Senthil Raja Chermapandian — Mon, 07 Mar 2022 21:51:42 +0000

Author: Vrukshali Torawane is Pursuing bachelors in Computer Science and Engineering. Also, she is an intern at data on kubernetes community. She Own the certifications of Automation with Ansible and Specialist in Containers and Kubernetes. She is a cloud and Devops enthusiast

CREATE A MULTI-CLOUD SETUP of K8S cluster:

Launch node in AWS
Launch node in Azure
Launch node in GCP
One node on the cloud should be Master Node
Then set up multi-node Kubernetes cluster.

So to do this task, I have created three nodes :
Master node on AWS, Slave nodes on AWS, Azure, and GCP.

Let’s start:

First: Setting up Kubernetes master on AWS:

Step-1: For installing kubelet, kubeadm, kubectl first, we need to set up a repo for this :

vim /etc/yum.repos.d/k8s.repo
# content inside repo k8s.repo
[kubernetes]
name=Kubernetes
baseurl=https://packages.cloud.google.com/yum/repos/kubernetes-el7-\$basearch
enabled=1
gpgcheck=1
repo_gpgcheck=1
gpgkey=https://packages.cloud.google.com/yum/doc/yum-key.gpg https://packages.cloud.google.com/yum/doc/rpm-package-key.gpg

Step-2: Installing required software :

yum install docker kubelet kubeadm kubectl iproute-tc -y

Step-3: Starting and enabling services :

systemctl enable --now docker
systemctl enable --now kubelet

Step-4: We also need to pull docker images using kubeadm. It pulls images of the config files.

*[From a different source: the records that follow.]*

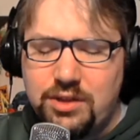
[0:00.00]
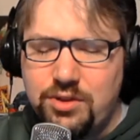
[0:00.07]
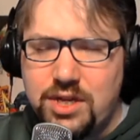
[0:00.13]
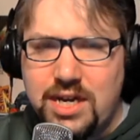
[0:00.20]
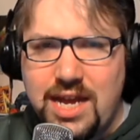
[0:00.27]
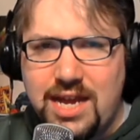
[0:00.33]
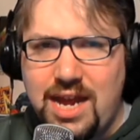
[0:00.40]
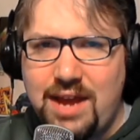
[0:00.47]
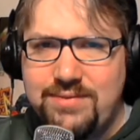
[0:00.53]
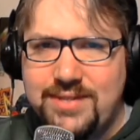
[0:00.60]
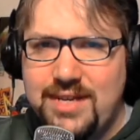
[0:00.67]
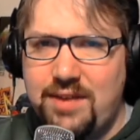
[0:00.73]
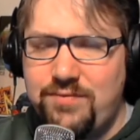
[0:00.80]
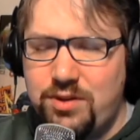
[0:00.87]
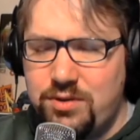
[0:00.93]
Looking at,
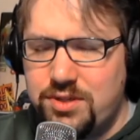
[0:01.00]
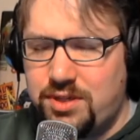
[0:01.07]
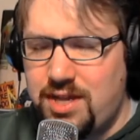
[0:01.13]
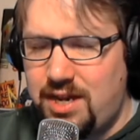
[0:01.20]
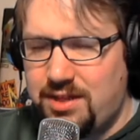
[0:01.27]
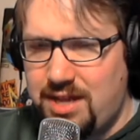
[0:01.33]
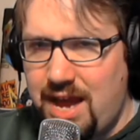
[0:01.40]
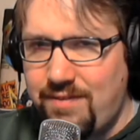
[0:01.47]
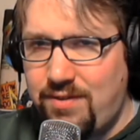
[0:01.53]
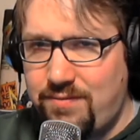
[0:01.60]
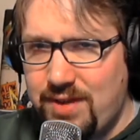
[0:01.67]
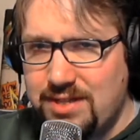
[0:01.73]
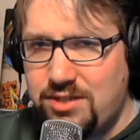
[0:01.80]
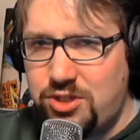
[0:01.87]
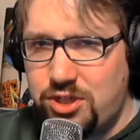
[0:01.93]
I've noticed a lot of live
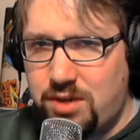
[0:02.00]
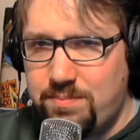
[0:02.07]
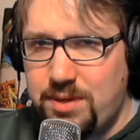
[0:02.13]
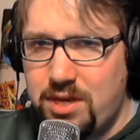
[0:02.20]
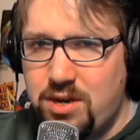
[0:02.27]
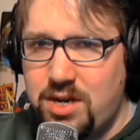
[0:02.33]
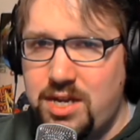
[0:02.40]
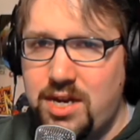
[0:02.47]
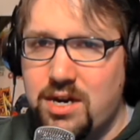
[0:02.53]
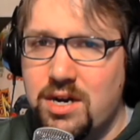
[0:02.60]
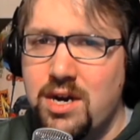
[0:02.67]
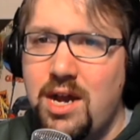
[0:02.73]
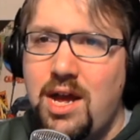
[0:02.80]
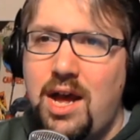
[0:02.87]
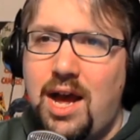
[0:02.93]
events jumping on here,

kubeadm config  images pull

Step-5: Now, we need to change the docker cgroup driver into systemd

vim /etc/docker/daemon.json
{  
"exec-opts": ["native.cgroupdriver=systemd"]
}

Step-6: Since we have made changes in docker, we need to restart the docker service :

systemctl restart docker

Step-7: Setting up a network bridge to 1 :

echo "1" > /proc/sys/net/bridge/bridge-nf-call-iptable

Step-8: The important step is while initializing Master, *while running preflight the main thing is we need to associate the token to the public IP of instance, so that any of the other nodes can easily connect, so for this use :
*

--control-plane-endpoint=<PUBLIC_IP>:6443
kubeadm init --pod-network-cidr=10.244.0.0/16 --control-plane-endpoint=<public_ip>:6443 --ignore-preflight-errors=NumCPU          --ignore-preflight-errors=Mem

Step-9: Now, make a directory for Kube config files and give permission to them :

mkdir -p $HOME/.kube
sudo cp -i /etc/kubernetes/admin.conf $HOME/.kube/config
sudo chown $(id -u):$(id -g) $HOME/.kube/config

Step-10: Apply flannel :

kubectl apply -f https://raw.githubusercontent.com/coreos/flannel/master/Documentation/kube-flannel.yml

Step-11: Final step: Generate token so that slave nodes could connect to master node :

kubeadm token create --print-join-command

Second: Setting up Kubernetes nodes on AWS, Azure, GCP :
(Note: Follow same steps in all the three platforms)

👉🏻 AWS

👉🏻 Azure

👉🏻 GCP

Step-1: For installing kubelet, kubeadm, kubectl first, we need to set up a repo for this :

vim /etc/yum.repos.d/k8s.repo
# content inside repo k8s.repo
[kubernetes]
name=Kubernetes
baseurl=https://packages.cloud.google.com/yum/repos/kubernetes-el7-\$basearch
enabled=1
gpgcheck=1
repo_gpgcheck=1
gpgkey=https://packages.cloud.google.com/yum/doc/yum-key.gpg https://packages.cloud.google.com/yum/doc/rpm-package-key.gpg

Step-2: Installing required software :

yum install docker kubelet kubeadm kubectl iproute-tc -y

Step-3: Starting and enabling services :

systemctl enable --now docker
systemctl enable --now kubelet

Step-4: We also need to pull docker images using kubeadm. It pulls images of the config files :

kubeadm config  images pull

Step-5: Now, we need to change the docker cgroupdriver into systemd :

vim /etc/docker/daemon.json
{  
"exec-opts": ["native.cgroupdriver=systemd"]
}

Step-6: Since we have made changes in docker, we need to restart the docker service :

systemctl restart docker

Step-7: Setting up a network bridge to 1 :

echo "1" > /proc/sys/net/bridge/bridge-nf-call-iptable

Step-8: Copy-paste the token generated in the master node….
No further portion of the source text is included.